I have a column with data that needs some massaging. the column may contain strings or floats. some strings are in exponential form. Id like to best try to format all data in this column as a whole number where possible, expanding any exponential notation to integer. So here is an example
df = pd.DataFrame({'code': ['1170E1', '1.17E 04', 11700.0, '24477G', '124601', 247602.0]})
df['code'] = df['code'].astype(int, errors = 'ignore')
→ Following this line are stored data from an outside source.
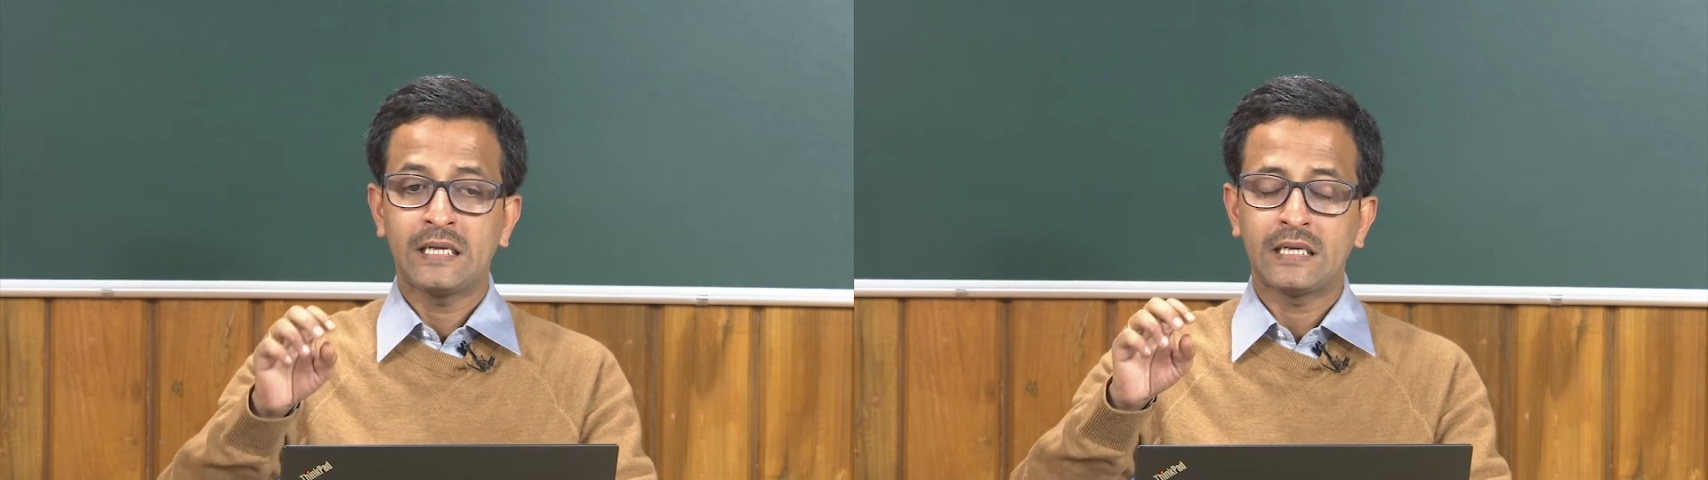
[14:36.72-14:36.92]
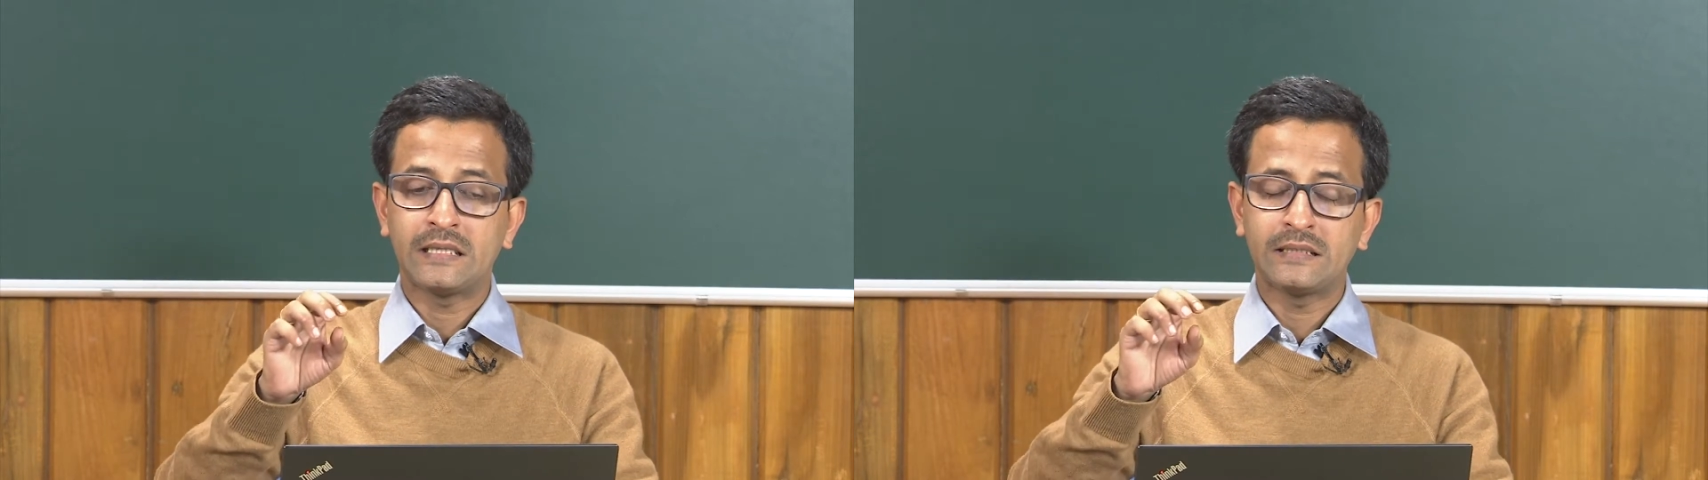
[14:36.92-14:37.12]

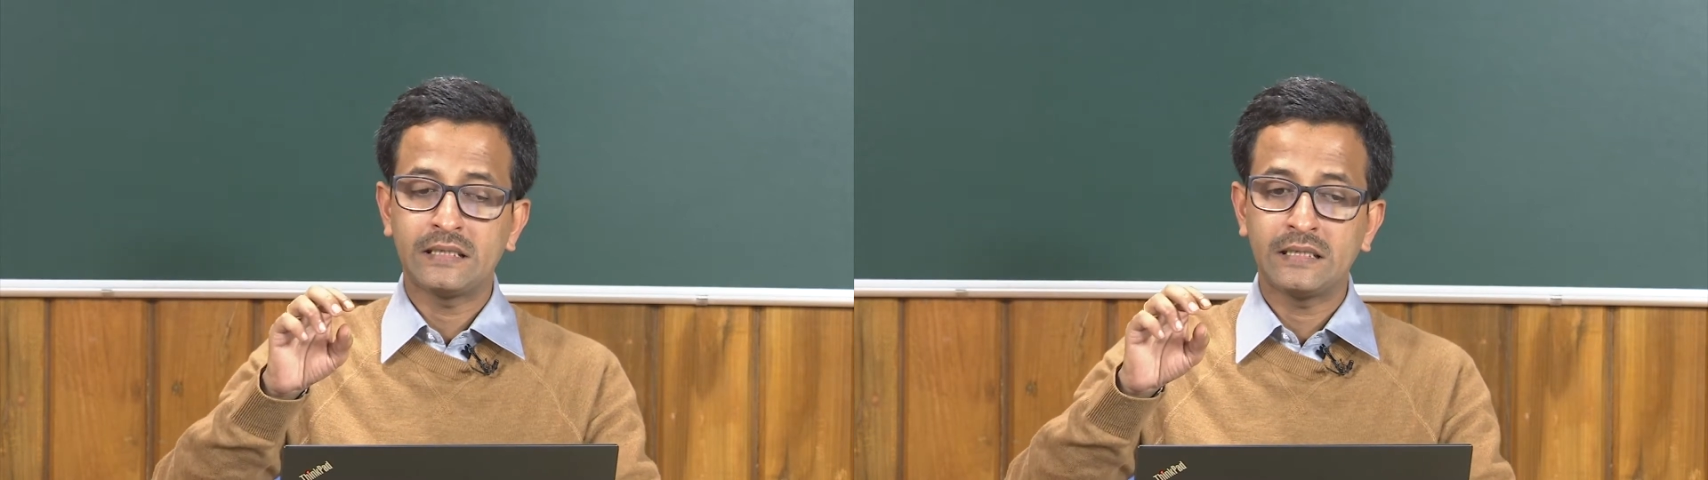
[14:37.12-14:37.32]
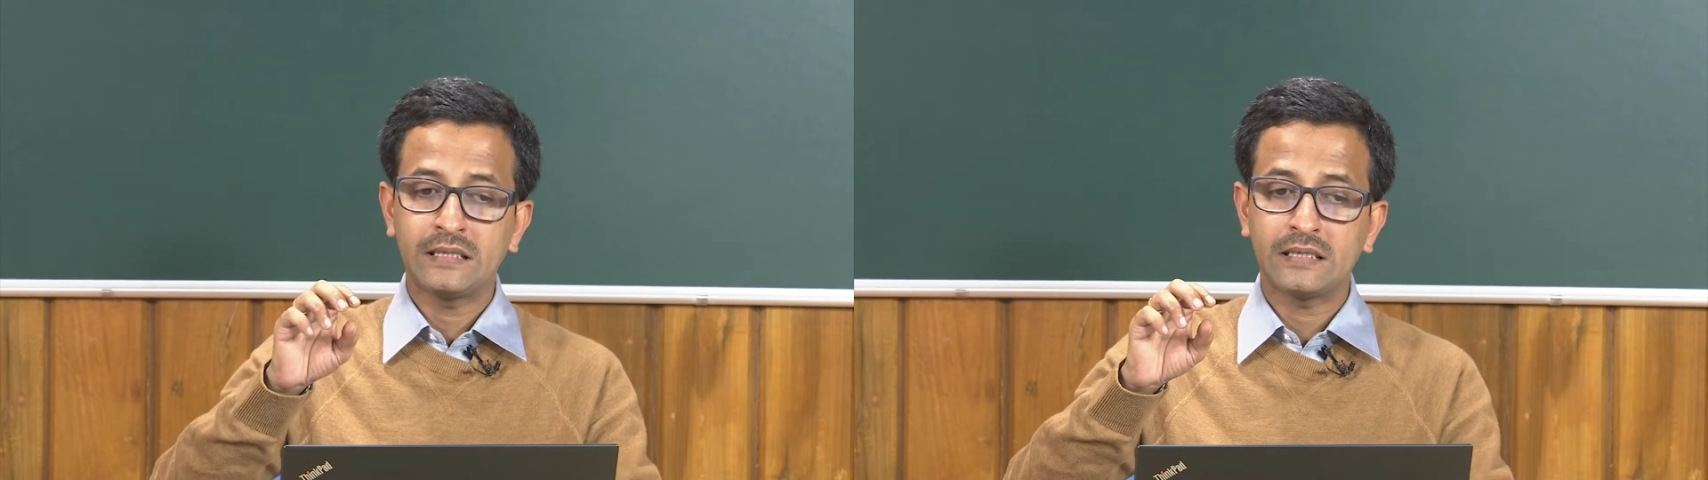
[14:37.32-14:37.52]
In
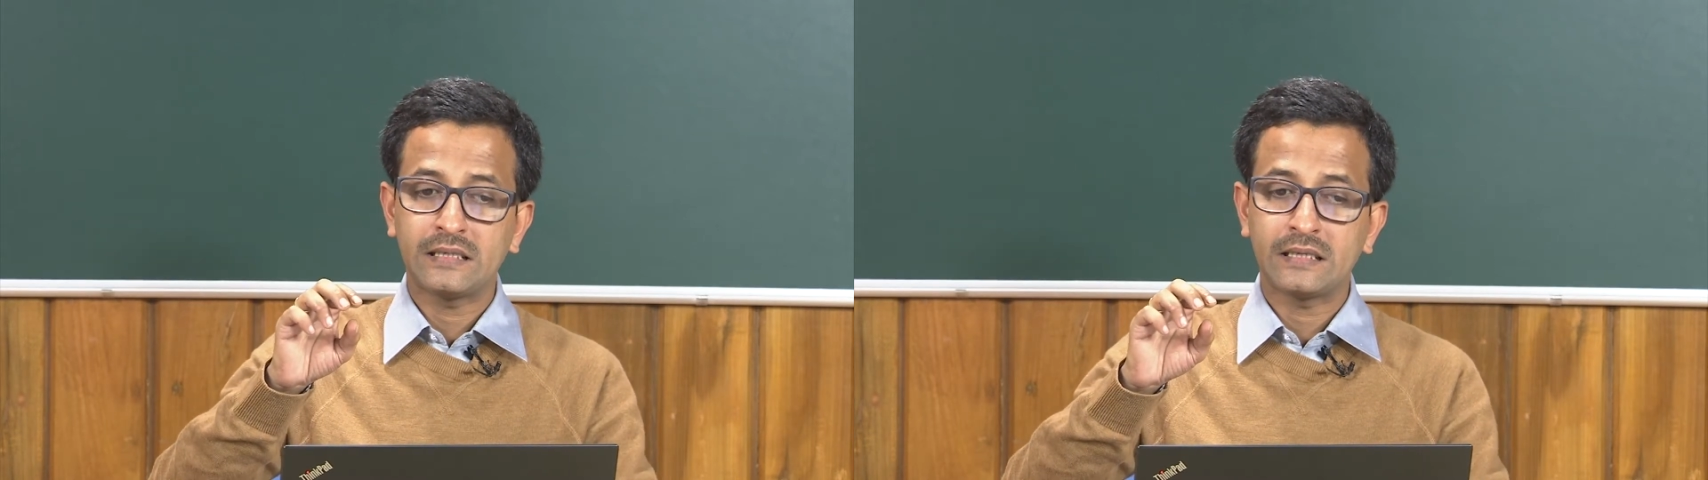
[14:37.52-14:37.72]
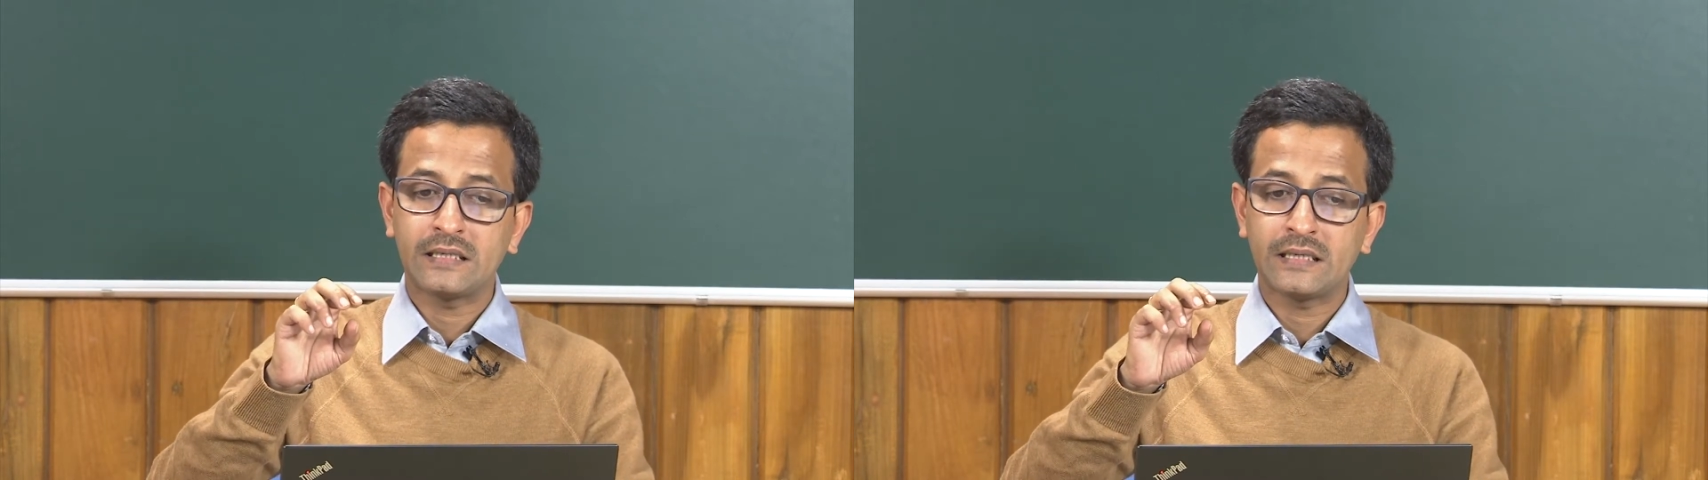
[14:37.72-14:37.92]
the
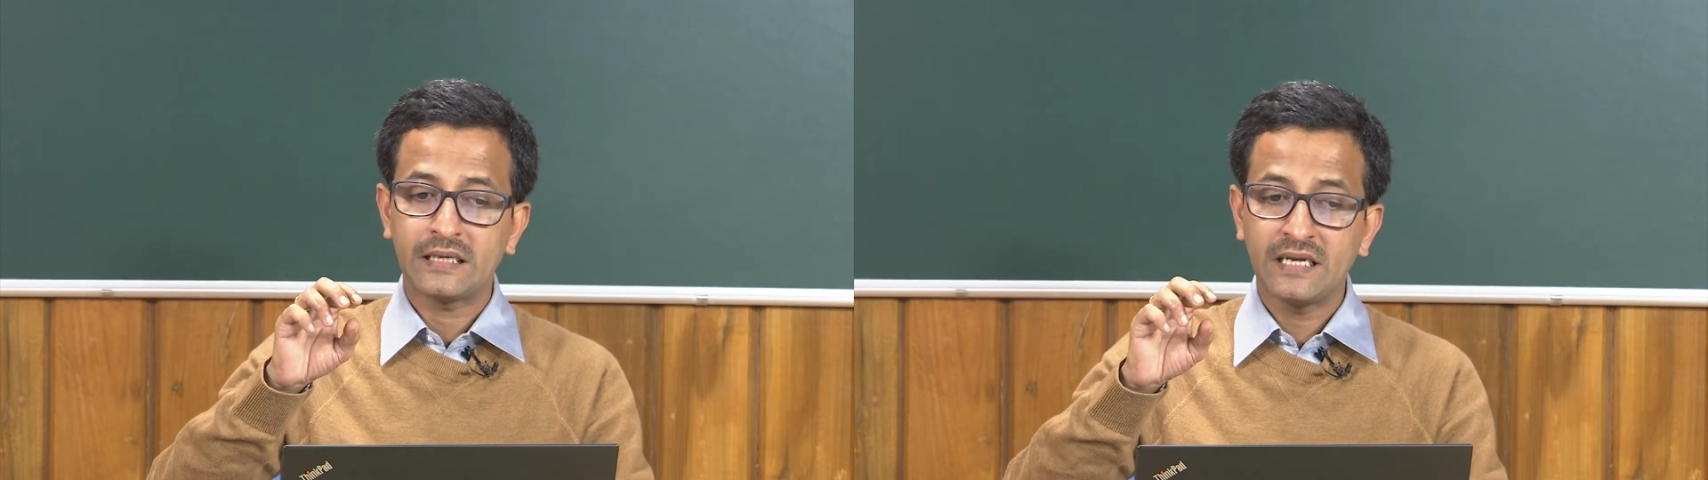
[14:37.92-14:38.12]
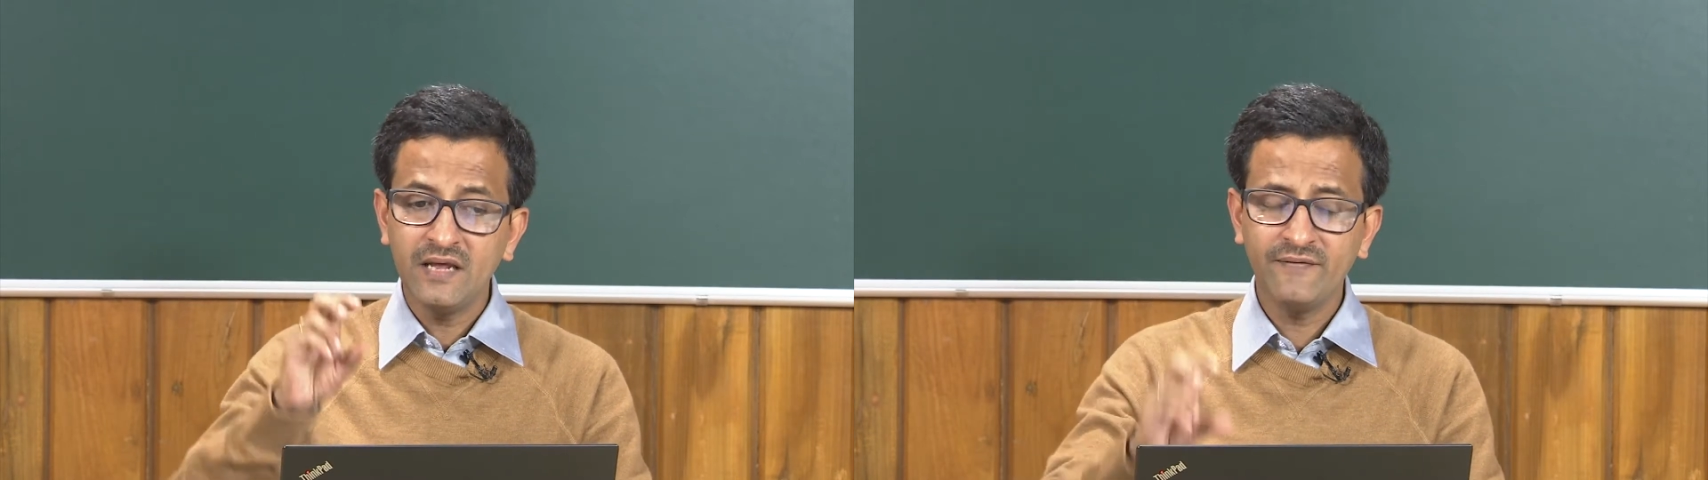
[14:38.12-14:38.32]

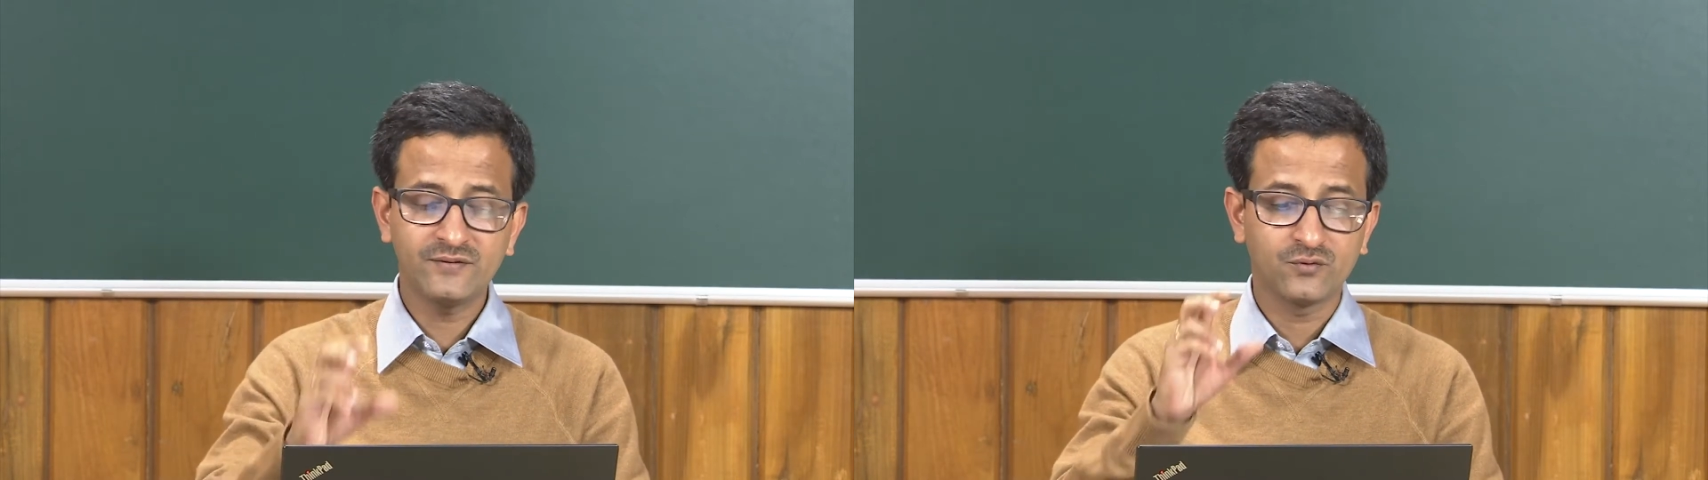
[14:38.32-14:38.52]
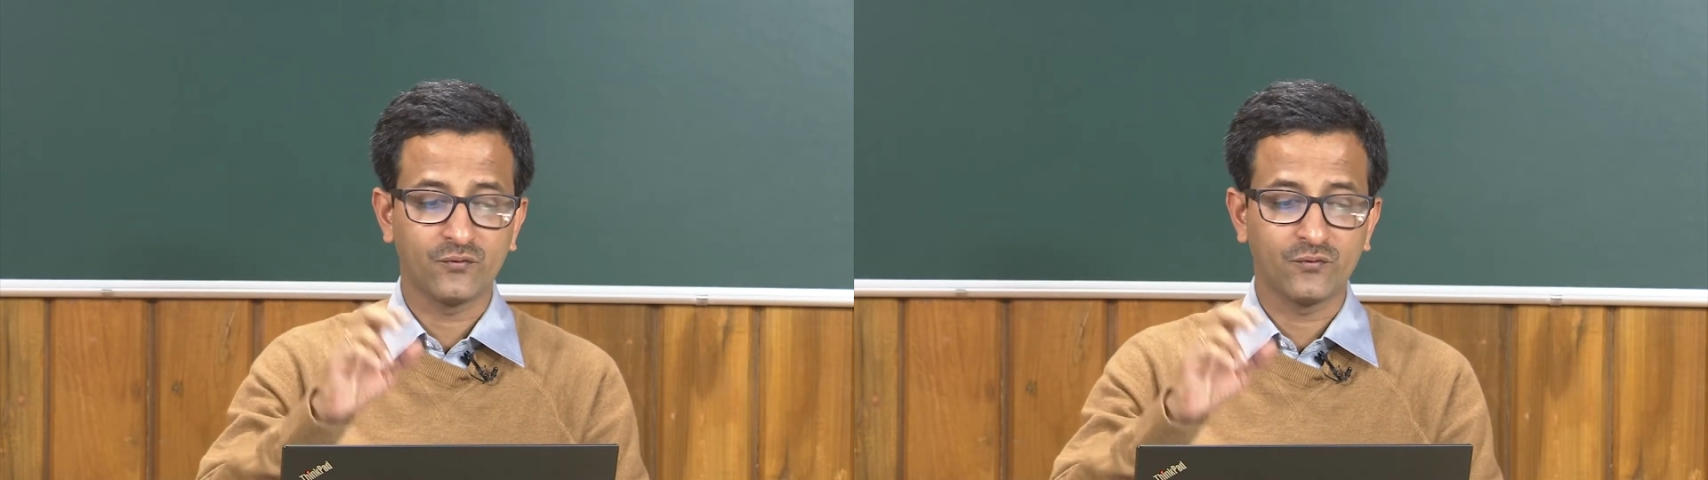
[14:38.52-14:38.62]
11th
The above code does not seem to do a thing. i know i can convert the exponential notation and decimals with simply using the int function, and i would think the above astype would do the same, but it does not. for example, the following code work in python:
int(1170E1), int(1.17E 04), int(11700.0)
> (11700, 11700, 11700)
Any help in solving this would be appreciated. What i'm expecting the output to look like is:
0 '11700'
1 '11700'
2 '11700
3 '24477G'
4 '124601'
5 '247602'
CodePudding user response:
You may check with pd.to_numeric
df.code = pd.to_numeric(df.code,errors='coerce').fillna(df.code)
Out[800]:
0 11700.0
1 11700.0
2 11700.0
3 24477G
4 124601.0
5 247602.0
Name: code, dtype: object
Update
df['code'] = df['code'].astype(object)
s = pd.to_numeric(df['code'],errors='coerce')
df.loc[s.notna(),'code'] = s.dropna().astype(int)
df
Out[829]:
code
0 11700
1 11700
2 11700
3 24477G
4 124601
5 247602
CodePudding user response:
BENY's answer should work, although you potentially leave yourself open to catching exceptions and filling that you don't want to. This will also do the integer conversion you are looking for.
def convert(x):
try:
return str(int(float(x)))
except ValueError:
return x
df = pd.DataFrame({'code': ['1170E1', '1.17E 04', 11700.0, '24477G', '124601', 247602.0]})
df['code'] = df['code'].apply(convert)
outputs
0 11700
1 11700
2 11700
3 24477G
4 124601
5 247602
where each element is a string.
I will be the first to say, I'm not proud of that triple cast.